"There are narrow limits to a unilateral climate policy for solving an inherently global problem," says Klaus Schmidt (LMU Munich), chairman of the advisory board on the occasion of the presentation of the report. If the EU unilaterally pushes ahead with the targeted 55 percent reduction in CO2 emissions by 2030, there is a risk that emissions in foreign countries without CO2 pricing go up significantly because production will be relocated and because a fall in the world market price of fossil fuels drives up demand for fossil fuels there. This phenomenon is known as carbon leakage.

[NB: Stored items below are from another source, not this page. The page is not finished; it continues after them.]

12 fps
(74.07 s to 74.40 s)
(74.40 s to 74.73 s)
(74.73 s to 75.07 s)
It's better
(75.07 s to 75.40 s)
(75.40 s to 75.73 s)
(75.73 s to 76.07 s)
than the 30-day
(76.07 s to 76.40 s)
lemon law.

The EU Commission is therefore mulling a border adjustment mechanism that would make imported goods more expensive in proportion to the CO2 emissions generated during production.
However, the advisory board is skeptical about the introduction of a unilateral CO2 price adjustment system by the EU: "If it is not possible to involve a sufficient number of other countries in an ambitious climate policy strategy, such an adjustment mechanism threatens to trigger new trade disputes and undermine the effectiveness of EU climate policy," warns Gabriel Felbermayr (Kiel Institute), who was in charge of the report.

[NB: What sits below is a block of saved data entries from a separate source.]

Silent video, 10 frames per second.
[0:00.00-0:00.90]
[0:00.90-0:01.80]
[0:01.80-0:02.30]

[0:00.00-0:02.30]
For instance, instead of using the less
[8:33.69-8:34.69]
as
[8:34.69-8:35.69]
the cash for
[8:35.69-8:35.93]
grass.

US government and others should join climate club
The EU should therefore use the opportunity offered by the new US administration to establish a climate club with the US and other important trading partners who agree on a common minimum CO2 price. Within this club, CO2 price adjustment can be waived. Towards third countries, the climate club should introduce a joint CO2 border adjustment. This would give non-members an incentive to join the climate club. "As long as there are no technologies in the energy sector that are more cost-effective than burning fossil fuels, global greenhouse gas emissions can only be curbed through cooperation between a sufficient number of countries," says Schmidt. Any climate policy approach that does not include all major countries must be scrutinized to see whether it strengthens or weakens incentives for global cooperation.
Against this background, the report examines two possible instruments for the subsequent charging of imported goods, firstly an import-side CO2 border adjustment and secondly a consumption levy. Under the CO2 border adjustment, importers from certain energy-intensive and trade-intensive sectors would have to purchase emission certificates issued by the EU. The consumption levy would have to be paid on important CO2-intensive goods sold domestically (e.g., cement, steel). It would be the same for domestic and foreign products and would be based on the physical weight of the goods involved. Domestic producers would have to receive free emission allowances from the European Emissions Trading Scheme (ETS) so that they are not burdened twice and do not suffer any disadvantages in international competition.
Border adjustment is superior to consumption levy
"A border adjustment scheme would be more suitable, but it should not be introduced unilaterally by the EU but within a larger climate club," Felbermayr says. A consumption levy, on the other hand, is not suitable in several respects. It does not encourage third countries to join the climate club and would not be consistent with the existing EU-ETS.
The Council also emphasizes that a CO2 border adjustment should not be introduced with the aim of gaining resources for financing the EU's tasks. This is being discussed on various occasions. "It would not be a sustainable and stable source of revenue," Schmidt says. A successful adjustment mechanism would make itself redundant because it would encourage other countries to introduce CO2 pricing comparable to that of the EU.